Posted: Apr 12, 2012
Dr. Mary Laughlin is Chief of the Stem Cell Transplant Program and Professor of Medicine at the University of Virginia. Her work in cellular therapy is known internationally.
CBR: What sparked your interest in stem cells and stem cell therapies?
Dr. Mary Laughlin: I grew up in Buffalo, New York, and there was a cancer center in our region – Roswell Park Cancer Center. I was part of a fast track high school program that put me straight into the University of Rochester, which was a combined undergraduate program with an immediate move to medical school. It was a completely sterile environment, and they were performing allogeneic (unrelated) transplants in patients with blood related cancers. So, very early on I was intrigued with this concept of using stem cells to treat diseases. Medicine over the past two centuries has seen the development of drugs to treat the symptoms of a disease, but now we are entering into an entirely different landscape to use cells as a biologic therapy to change the course of a disease and perhaps trigger the body to repair itself.

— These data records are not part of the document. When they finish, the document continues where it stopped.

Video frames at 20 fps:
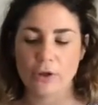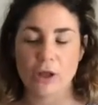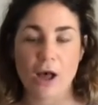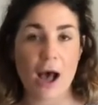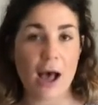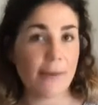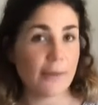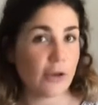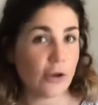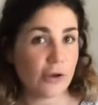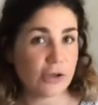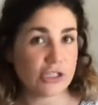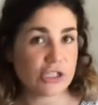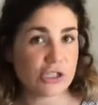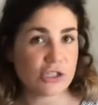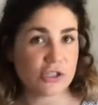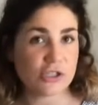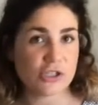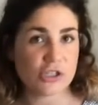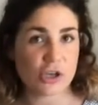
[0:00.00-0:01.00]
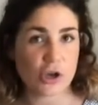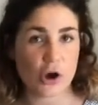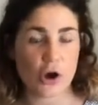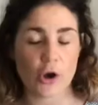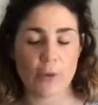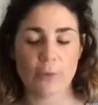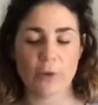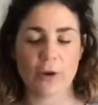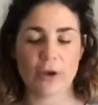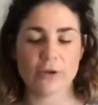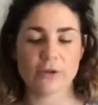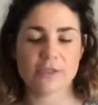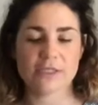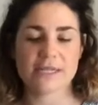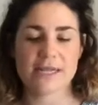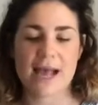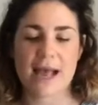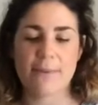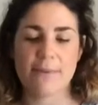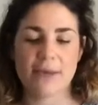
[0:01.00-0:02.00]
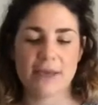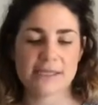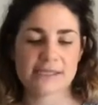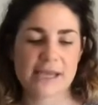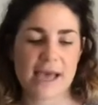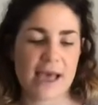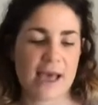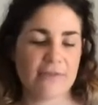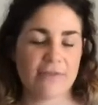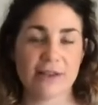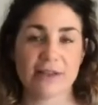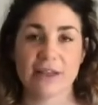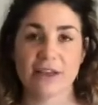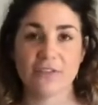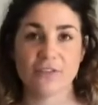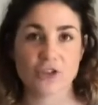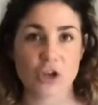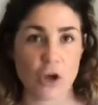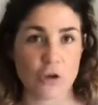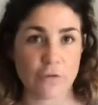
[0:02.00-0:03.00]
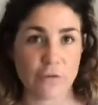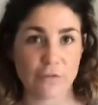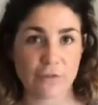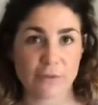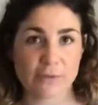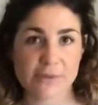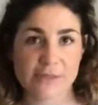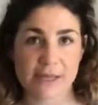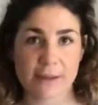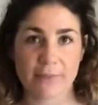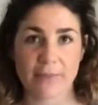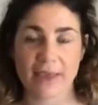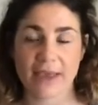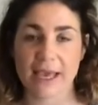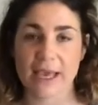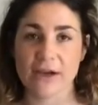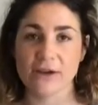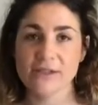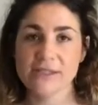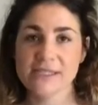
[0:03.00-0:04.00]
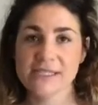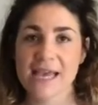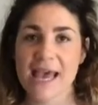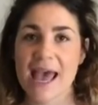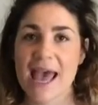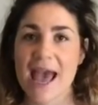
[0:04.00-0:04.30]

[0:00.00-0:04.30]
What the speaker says: I'm going to use jojoba oil today because I have it left over from something else,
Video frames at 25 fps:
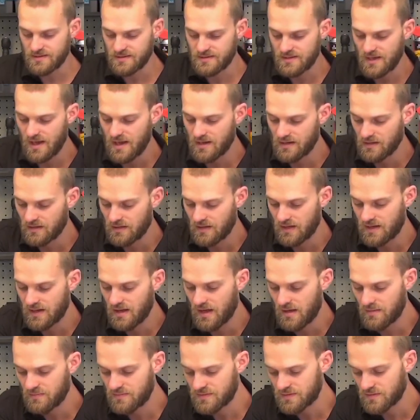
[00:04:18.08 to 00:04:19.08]
starting to clean
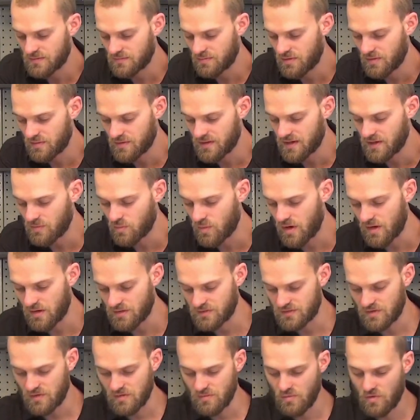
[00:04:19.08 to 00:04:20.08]
up, so we probably need 1 or
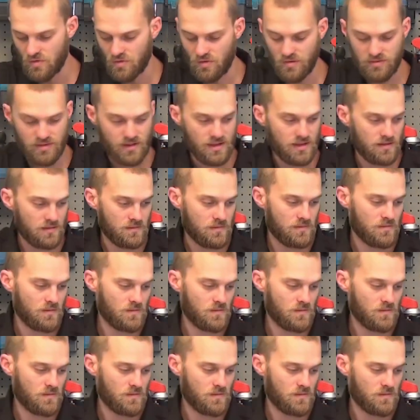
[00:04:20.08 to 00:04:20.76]
2 more, I think.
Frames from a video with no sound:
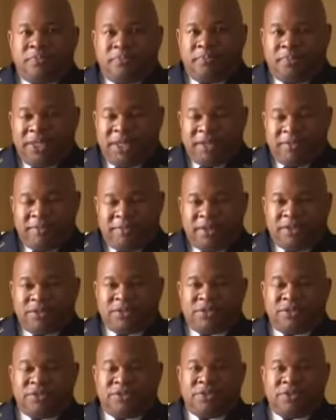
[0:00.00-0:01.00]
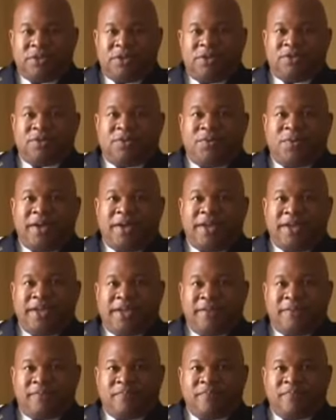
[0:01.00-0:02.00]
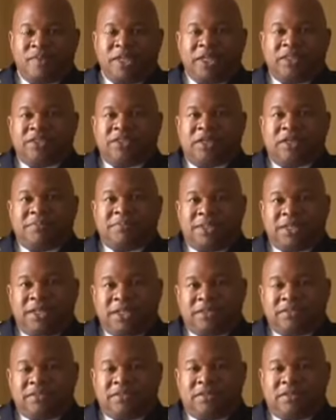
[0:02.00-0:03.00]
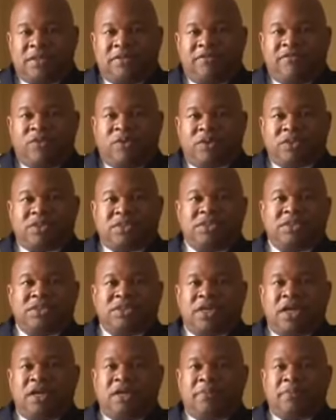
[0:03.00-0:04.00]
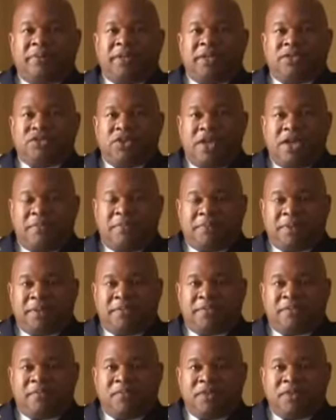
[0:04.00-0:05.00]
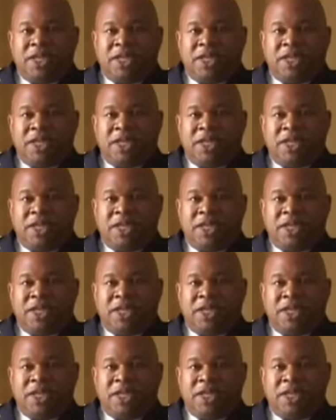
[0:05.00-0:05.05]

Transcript: many ministers along the way and some that has uh, voiced a desire to be a chaplain.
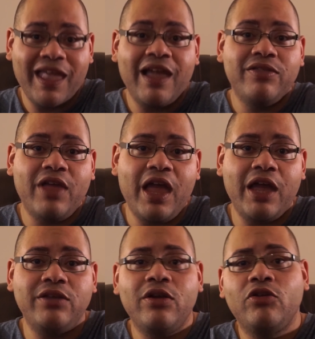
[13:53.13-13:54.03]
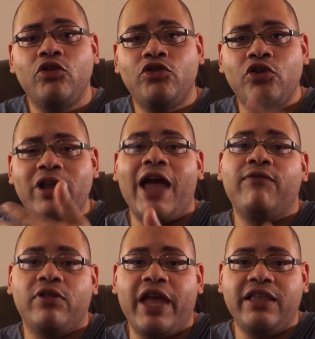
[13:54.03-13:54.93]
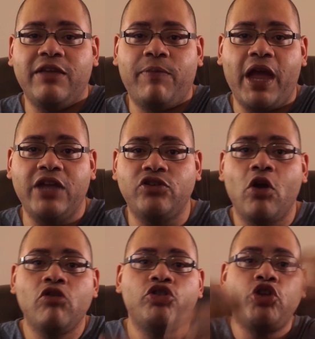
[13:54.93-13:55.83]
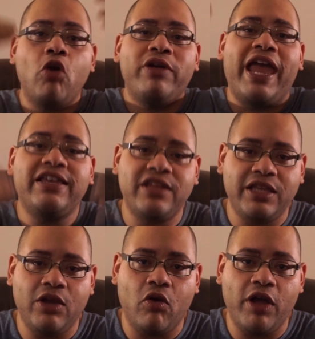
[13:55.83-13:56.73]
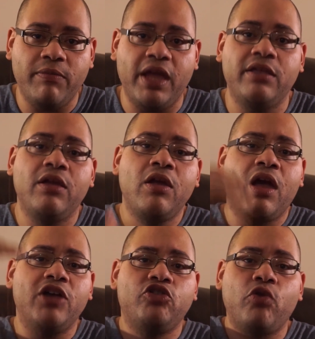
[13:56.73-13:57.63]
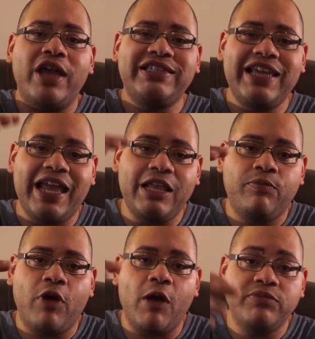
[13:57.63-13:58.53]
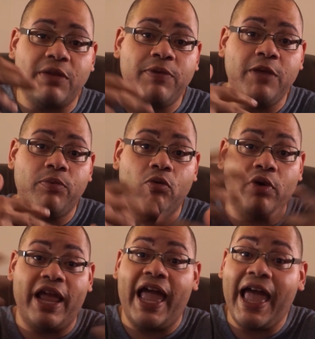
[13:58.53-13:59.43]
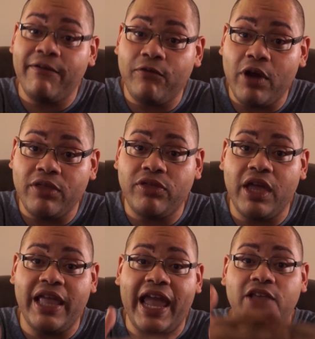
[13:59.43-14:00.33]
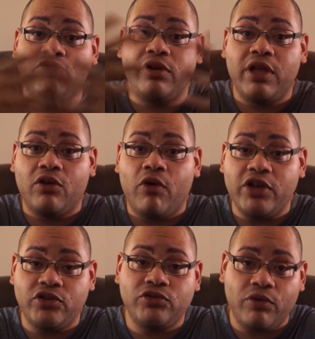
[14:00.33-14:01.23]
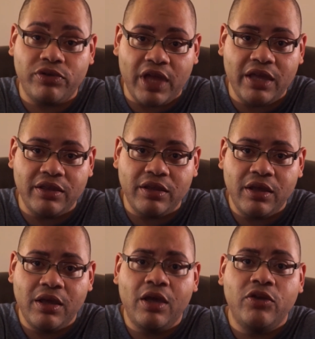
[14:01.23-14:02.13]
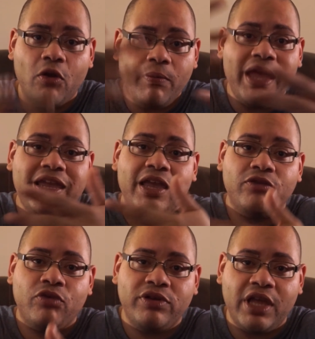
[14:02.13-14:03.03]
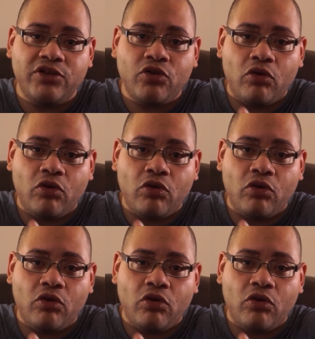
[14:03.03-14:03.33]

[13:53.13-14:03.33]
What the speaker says: then you should have a landing page showcasing the ointment, addressing any problems that people would have with it, answering their questions within, making a traditional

CBR: Describe for our readers the different kinds of stem cells that are being considered for therapies.
Dr. Mary Laughlin: I divide the world of stem cells into three types, with pros and cons to each stem cell source. There are embryonic stem cells, adult stem cells from bone marrow or mobilized peripheral blood of adult donors, and then there are cord blood stem cells. From my perspective, cord blood, both in its applications in standard hematology applications as well as more recent applications outside of hematology within the realm of regenerative medicine, really lies between adult stem cells and embryonic stem cells.
Thousands of humans have been transplanted with cord blood. These successes don’t get coverage in the press because it's not controversial. Cord blood is accepted by the Vatican and all religious groups because it's collected after the birth of a baby. Cord blood has multi-potential stem cells. When you inject cord blood cells either into mice or into people, they do not form tumors or undergo malignant transformation.
CBR: What current stem cell research intrigues you the most?
Dr. Mary Laughlin: I appreciate the body's own mechanism of repairing all its organs, including the brain, the heart, the kidney, or the lung, rely in some way on marrow-derived cells which are constantly responding to cues of injuries in a variety of organs. For example, when a person is having a heart attack, if you draw their blood and you compare that to a group of people with cardiovascular disease who are not in the middle of heart attack, the number of hematopoietic stem cells (like bone marrow or cord blood) circulating in their blood increases in response to that heart attack. In other words, the body mobilizes cells to help repair the organ.
Now, we've come to understand when you introduce therapeutic cells, these cells are able to find the area of injury and secrete proteins that enhance and mediate reparative function by direct cell-to-cell interactions.
Other areas of interest for me in regenerative medicine are autoimmune diseases like diabetes and research in spinal cord injury.
CBR: What do you think stem cell therapies will look like 10 years from now?
Dr. Mary Laughlin: In some ways, the future is now –we are not only learning about the nature of these stem cells – that they’re the body's natural tool for repairing itself – but we are also learning quite a bit about specific bioactive proteins and lipids that impact the function of the cells. This work to understand how stem cells travel and how they’re retained within injured areas to assist in the body's own reparative mechanism – that’s where we're going over the next ten years.